А после девчата стали брать меня с собой в лес, за картошкой. Помню, пошли мы в первый раз: девчонки взяли ножницы, перекусили колючую проволоку, сделали дырку в заборе, и по одной стали пролазить наружу. В лесу нашли картофельную делянку. Я никогда в жизни не копала картошку и не видела, как она растет, – такая была городская. Девчонки показали мне, какая она, и стала я собирать. Не успела я несколько раз нагнуться, как за рукав меня кто-то схватил. Смотрю – немец! Товарки мои разбежались, кто куда, а я осталась одна. Стою ни жива, ни мертва, думаю: что-то теперь будет? А немец мне и говорит: здесь картошки нету, иди на другое поле, там собирай, и показал рукой направление. Ушёл. Девчата опять собрались. Набрали понемногу картошки и пошли. Проносить картошку в лагерь через ворота было нельзя, там нас обыскивали. Поэтому мы сбрасывали сумки за бараком через забор, а сами заходили порожние.

Как-то нас пригласил один лесничий, помочь ему накопать картошки. Несколько нас, девчат, пошли и собирали до самого вечера. Когда стемнело, он пригласил нас к себе в дом. Жена сварила соус со свининой, поставила пиво, и накормила нас хорошо. И ещё дали нам по ведру картошки за работу.

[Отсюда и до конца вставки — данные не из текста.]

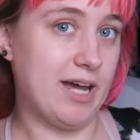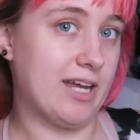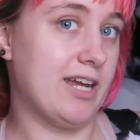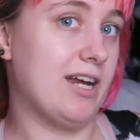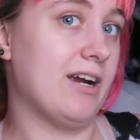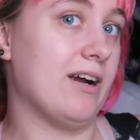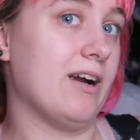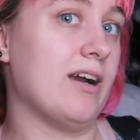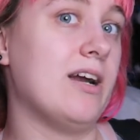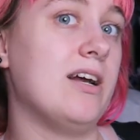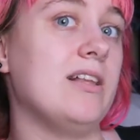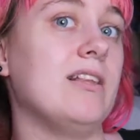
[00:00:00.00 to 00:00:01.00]
back
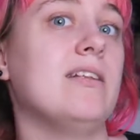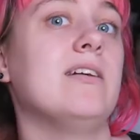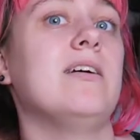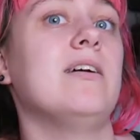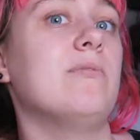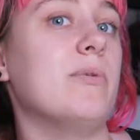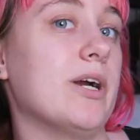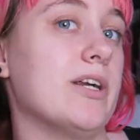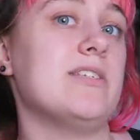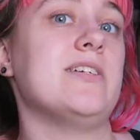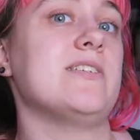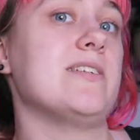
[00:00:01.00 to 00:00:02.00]
here where
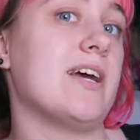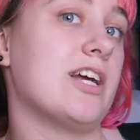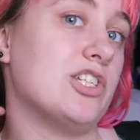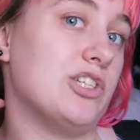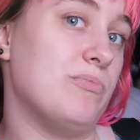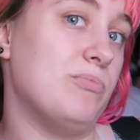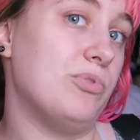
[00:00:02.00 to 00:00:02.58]
it doesn't actually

У нас проблема была не только пронести в барак, но и сварить её. Посреди умывалки стоял большой котёл. Снизу он топился, в нём мы грели воду, стирали, купались, – хотя купаться в нём нам не разрешали. Никакого другого очага и никаких кастрюль у нас не было. Но девчата и тут вышли из положения: сшили сумочки, положили в них каждая свою картошку и, надев сумочку на палку, опускали в котёл, – так и варили. А в это время какая-нибудь из нас стояла у окна и следила, чтобы полицай не застал нас за этим занятием. Если он приходил, мы открывали окно и выбрасывали сумки с картошкой за окно, а сами начинали делать вид, будто стираем бельё. Он, конечно, чуял запах картошки, но покрутится, бывало, и уходит.

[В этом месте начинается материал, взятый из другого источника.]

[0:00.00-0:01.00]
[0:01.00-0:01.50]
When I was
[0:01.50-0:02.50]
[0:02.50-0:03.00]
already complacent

После первого удачного опыта вязания на заказ стала я вязать регулярно. Двадцать два платочка связала. Кто что даст. Кто кусок пирога, кто хлеба, кто чулки шерстяные… Девчат посылали каждое утро в овощехранилище перебирать бурак и морковку. Мне посоветовали ходить туда работать за других и есть там овощи. И вот я ходила и ела. Съем три бурачка, морковкой заедаю. Начала я поправляться. Так услышала Богородица мои молитвы.

Глава 49

Прощай немытая Россия

В один из морозных бесснежных дней последней её поздней осени, отработав с утра на пользу общества веником и шваброй, Вера вновь принялась за тальму, которую она вот уже неделю вязала на продажу из грубой, красной пряжи. Тут же вертелись коты (странно было бы, если бы одинокая старая девушка с такой судьбой, в России, не была бы кошатницей). По “Маяку” сообщали спортивные новости:

“…сегодня в другом западногерманском городе, Вуппертале, состоится турнир по гандболу, в нём примут участие…”

Вупперталь! Вера вздрогнула при звуках этого имени. Странно было слышать его, произнесённым так обыденно здесь, в ее комнате. Диктор сказал “в Вуппертале” с такой точно благодушной интонацией, с какой говорил бы о Саратове или Ярославле. Именно это вызывающее несоответствие значения этого имени для Веры и тона, каким оно было произнесено, обожгло её. Она невольно съёжилась, будто вдруг оказалась в окружении врагов. Так же благодушно, наверное, сообщал своим соотечественникам немецкий диктор в то далёкое лето о том, что в Вупперталь прибыл первый эшелон с “остарбайтерами”, которые благодаря победам Вермахта получили прекрасную для них возможность приобщиться к немецкой культуре, культуре высшей расы.

*

Стоя у маленького окошка товарного вагона, глядя и не видя ничего перед собой, Вера мысленно прощалась с каждым домом, деревцем, с каждым камушком во дворе. В глубине сердца пряталось невысказанное чувство обиды на свою страну, которая так много хвалилась своей силой, а теперь так легко отдавала детей своих в немецкое рабство. Обида эта не имела выхода к сознанию в прямой форме и прорвалась неожиданно и непонятно для Веры: когда с немецкой точностью, ровно в 18 часов тронулся их эшелон, в ушах Веры, заглушая вопли и плачи перрона, сами собой зазвучали Лермонтовские строки:

Прощай, немытая Россия,

Страна рабов, страна господ

И вы, мундиры голубые

И ты, послушный им народ

Рассказ Вирсавии:

Поезд шёл без остановок. Справить нужду было негде, – ведь хлопцы были рядом. И мы мучились весь день. Я думала, что мочевой пузырь у меня лопнет. Только в час ночи поезд остановился. Никакой станции не было. Мы выбежали дружно на насыпь, присели. Ничего не было видно, чувствовалось только, что рядом с тобой ещё кто-то сидит, но никто не обращал на это внимания…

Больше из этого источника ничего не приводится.